There are cases that make mainstream news, such as Christo’s never-completed work ‘Over The River, Project for the Arkansas River, State of Colorado’. The project, which was in gestation for 20 years (a waste of a different sort), had the distinction of being the subject of the first environmental impact statement for an artwork produced by the Bureau of Land Management in the USA, and received extensive coverage over what its impact on the environment might be. Sometimes works that are the subject of criticism are less obvious choices. Olafur Eliasson’s Ice Watch ended up being questioned in some quarters for the carbon footprint that resulted from transporting 30 icebergs from Greenland to London. In response to those criticisms, Eliasson’s collaborator Minik Rosing argued that they ignored the wider picture. If Greenland is losing 10,000 icebergs every second, was there really a problem in transporting 30 of them to make people think about the environment and their behaviour?

But what about art that does not involve large, energy-sapping installations, such as a medium-sized abstract painting, for example? What, if anything, should be done about the waste inherent in the creation of such a piece and the environmental impact of transporting and exhibiting it? Can the environmental impact of what brought a work into existence affect the artistic value that the work might have? There are standard answers here. One is a retreat into some sort of formalism, insisting that the work must be thought about purely for what’s happening on the canvas (although this is an unlikely position to take unless you still live in the 1960s and read nothing but Clement Greenberg). A second position (such as that of Rosing) could argue that while there is some waste generated by the production of contemporary art, this is worth it in relation to the change in thinking about the environment that it might provoke. For works that are less directly about the environment than, say, Eliasson’s, it might be argued that contemporary art can enable people to think differently about society, politics and life in general and indirectly have a positive impact on how they go about living their lives in relation to questions around waste and the environment. Art is good for the soul, so you have to excuse the studio lights.

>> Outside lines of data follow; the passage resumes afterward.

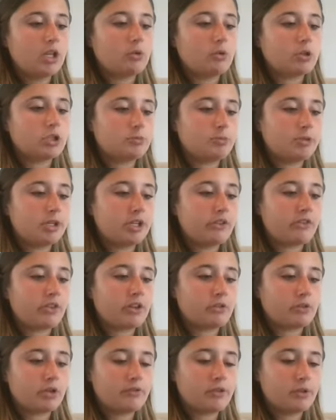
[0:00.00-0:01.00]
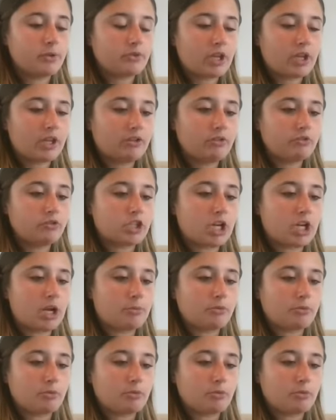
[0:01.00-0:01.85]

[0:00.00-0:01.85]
which means they don't have those kinds of jobs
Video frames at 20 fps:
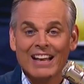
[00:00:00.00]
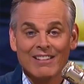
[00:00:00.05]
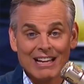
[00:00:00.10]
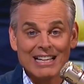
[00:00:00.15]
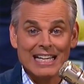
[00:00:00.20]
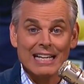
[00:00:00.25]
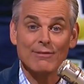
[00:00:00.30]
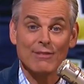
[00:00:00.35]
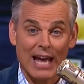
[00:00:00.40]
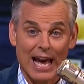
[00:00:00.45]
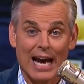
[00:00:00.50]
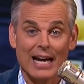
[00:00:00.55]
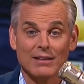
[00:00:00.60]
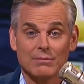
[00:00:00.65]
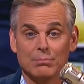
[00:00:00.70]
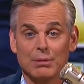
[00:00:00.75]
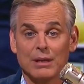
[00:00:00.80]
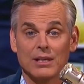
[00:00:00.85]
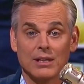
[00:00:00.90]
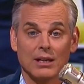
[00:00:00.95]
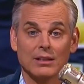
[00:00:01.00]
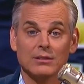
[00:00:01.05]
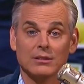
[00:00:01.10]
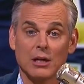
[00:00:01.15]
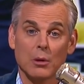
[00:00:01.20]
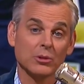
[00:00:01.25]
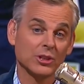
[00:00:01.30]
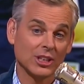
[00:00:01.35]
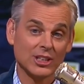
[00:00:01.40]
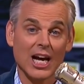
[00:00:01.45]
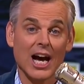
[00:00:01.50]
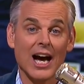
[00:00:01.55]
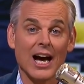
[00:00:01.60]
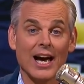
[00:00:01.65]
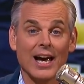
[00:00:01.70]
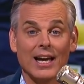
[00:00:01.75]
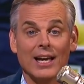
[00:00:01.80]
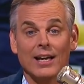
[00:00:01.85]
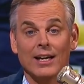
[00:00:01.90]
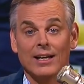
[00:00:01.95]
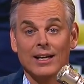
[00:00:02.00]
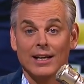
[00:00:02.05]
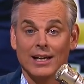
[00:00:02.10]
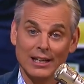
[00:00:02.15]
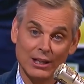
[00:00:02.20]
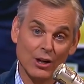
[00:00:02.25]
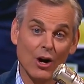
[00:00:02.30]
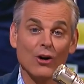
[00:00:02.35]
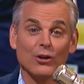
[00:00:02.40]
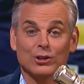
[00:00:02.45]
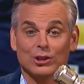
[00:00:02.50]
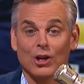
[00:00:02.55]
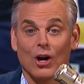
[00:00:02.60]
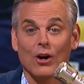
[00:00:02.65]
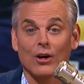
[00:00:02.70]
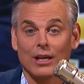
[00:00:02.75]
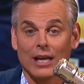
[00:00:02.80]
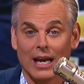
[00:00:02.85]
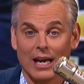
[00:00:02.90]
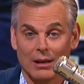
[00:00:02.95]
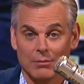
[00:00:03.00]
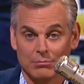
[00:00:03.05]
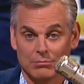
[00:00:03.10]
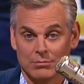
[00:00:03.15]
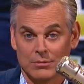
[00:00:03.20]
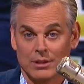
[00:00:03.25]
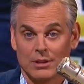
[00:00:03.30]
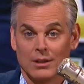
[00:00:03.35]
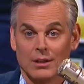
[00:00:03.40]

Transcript: They did that because there was a tie in an All Star game.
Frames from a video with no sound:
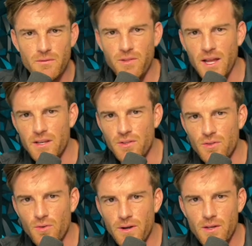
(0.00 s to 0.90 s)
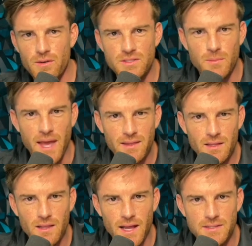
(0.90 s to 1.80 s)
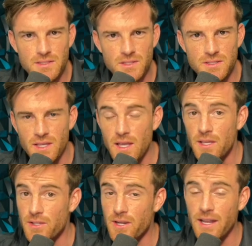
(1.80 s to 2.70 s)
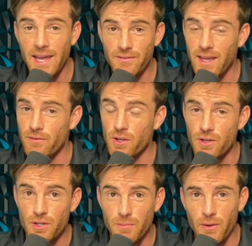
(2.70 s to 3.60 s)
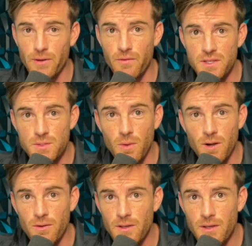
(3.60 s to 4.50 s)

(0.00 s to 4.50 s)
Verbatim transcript: fly into New York, go to some acting classes because you're gonna have to have a good poker face tomorrow.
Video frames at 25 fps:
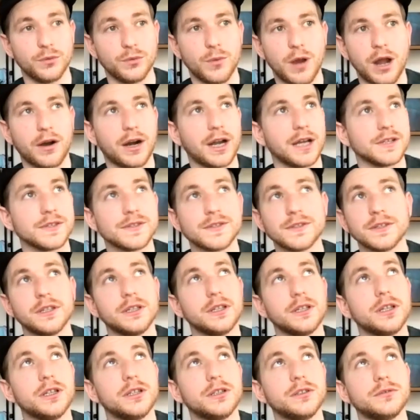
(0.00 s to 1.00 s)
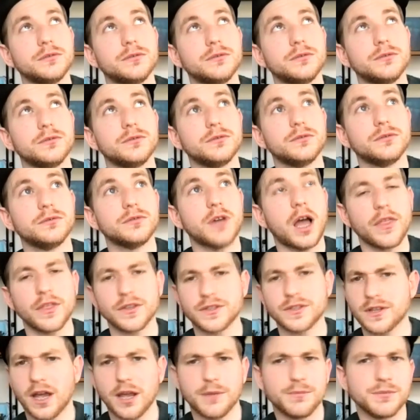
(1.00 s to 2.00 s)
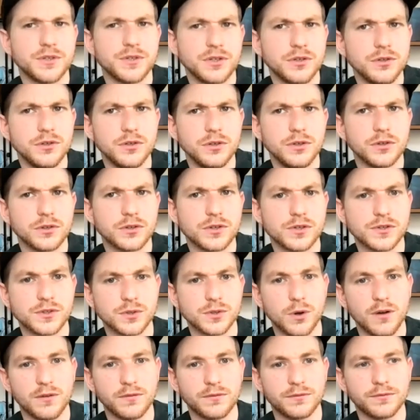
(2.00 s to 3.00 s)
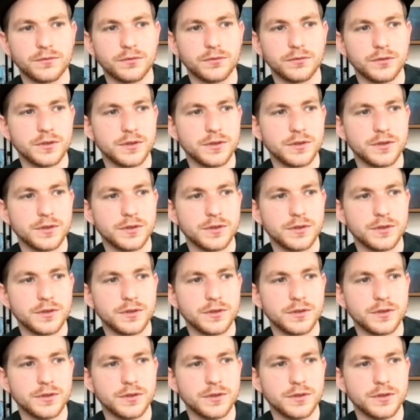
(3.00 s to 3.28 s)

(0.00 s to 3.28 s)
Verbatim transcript: Whereas other times you you're just sort of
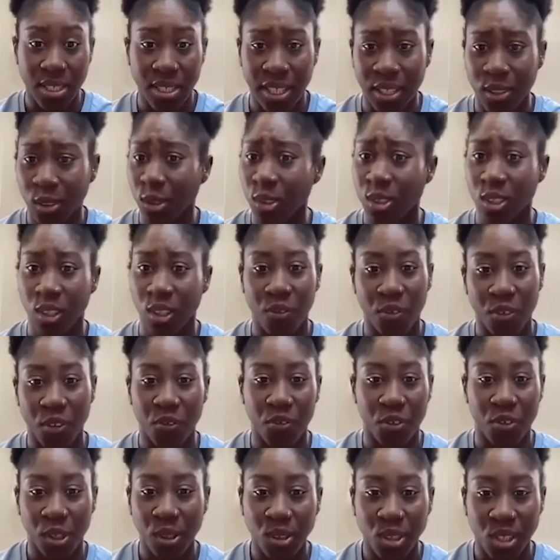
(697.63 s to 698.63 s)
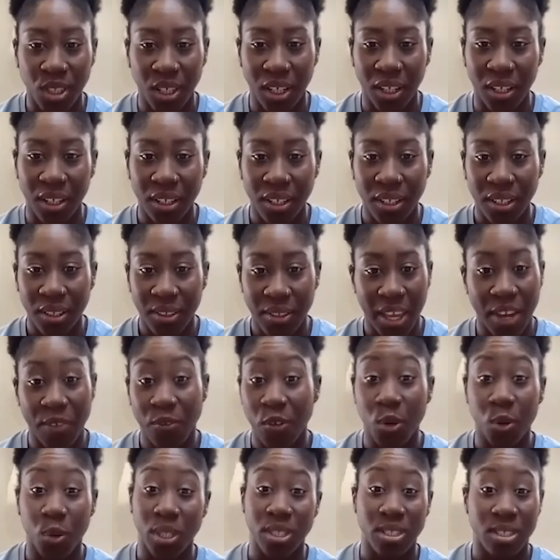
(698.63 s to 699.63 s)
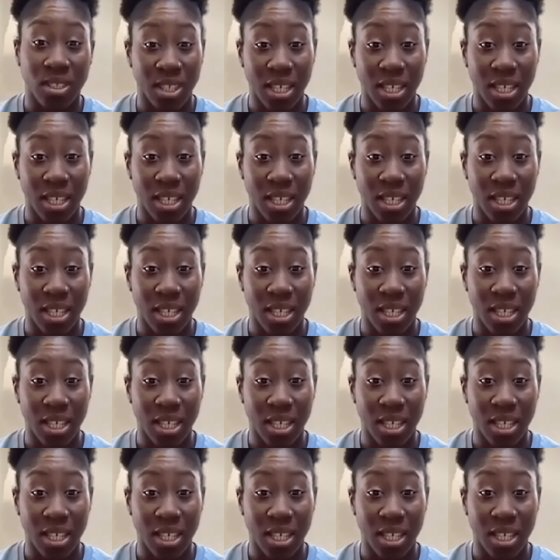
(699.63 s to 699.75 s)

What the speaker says: And also for the future, everyone's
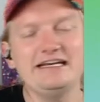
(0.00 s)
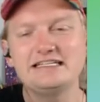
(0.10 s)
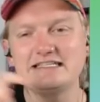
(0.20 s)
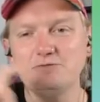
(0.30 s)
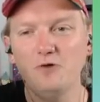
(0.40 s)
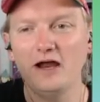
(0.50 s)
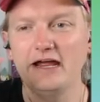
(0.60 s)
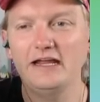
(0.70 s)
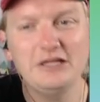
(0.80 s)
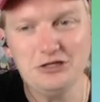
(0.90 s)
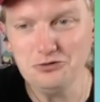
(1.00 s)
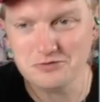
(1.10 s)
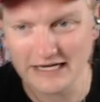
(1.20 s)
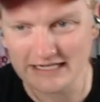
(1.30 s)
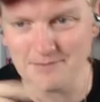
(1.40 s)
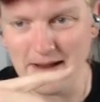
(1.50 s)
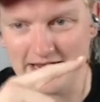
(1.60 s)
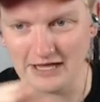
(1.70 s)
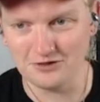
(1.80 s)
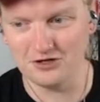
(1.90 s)
to see what you did to make
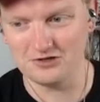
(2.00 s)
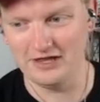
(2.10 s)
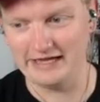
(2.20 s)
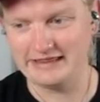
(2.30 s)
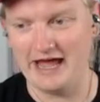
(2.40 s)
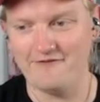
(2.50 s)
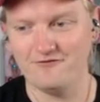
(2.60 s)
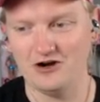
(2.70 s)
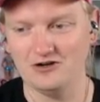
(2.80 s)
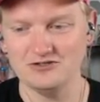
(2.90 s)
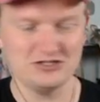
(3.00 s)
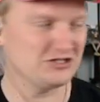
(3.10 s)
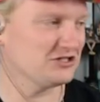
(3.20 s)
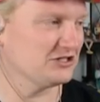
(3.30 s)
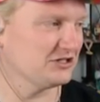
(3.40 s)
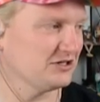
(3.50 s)
it look like that first.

A third view is that the production of contemporary art produces waste, but this is trivial compared to industrial activities such as the construction industry, and even relatively less harmful than other creative industries such as fashion, with its landfills of clothes and high use of water.

Perhaps, though, the most useful way of looking at this is to factor in the way the mindset of viewers is changing in response to the large and varied conversations and debates about climate change (not just artistic ones), and how artists will respond to that. As more people start to think about the climate crisis, it is likely that there will be less appetite to see, or indeed buy, works that flagrantly disregard their environmental footprint. Matthew Barney’s excessive use of petroleum jelly might not go so unremarked upon from an environmental standpoint as it did when his work emerged in the 1990s. Large installations with blinking lightbulbs have probably seen the end of their moment. Julian Opie might never grace our city streets again (there’s got to be some good to come out of this). The question of whether art could be less wasteful is something of a red herring – most human activity produces an excess of waste, and contemporary art is far from the biggest sinner here. A more productive exercise might be to make sure there is an ongoing conversation about responsibilities, both those of ourselves as viewers and those of the artists we want to look at and think about.

Niru Ratnam is a writer and gallerist.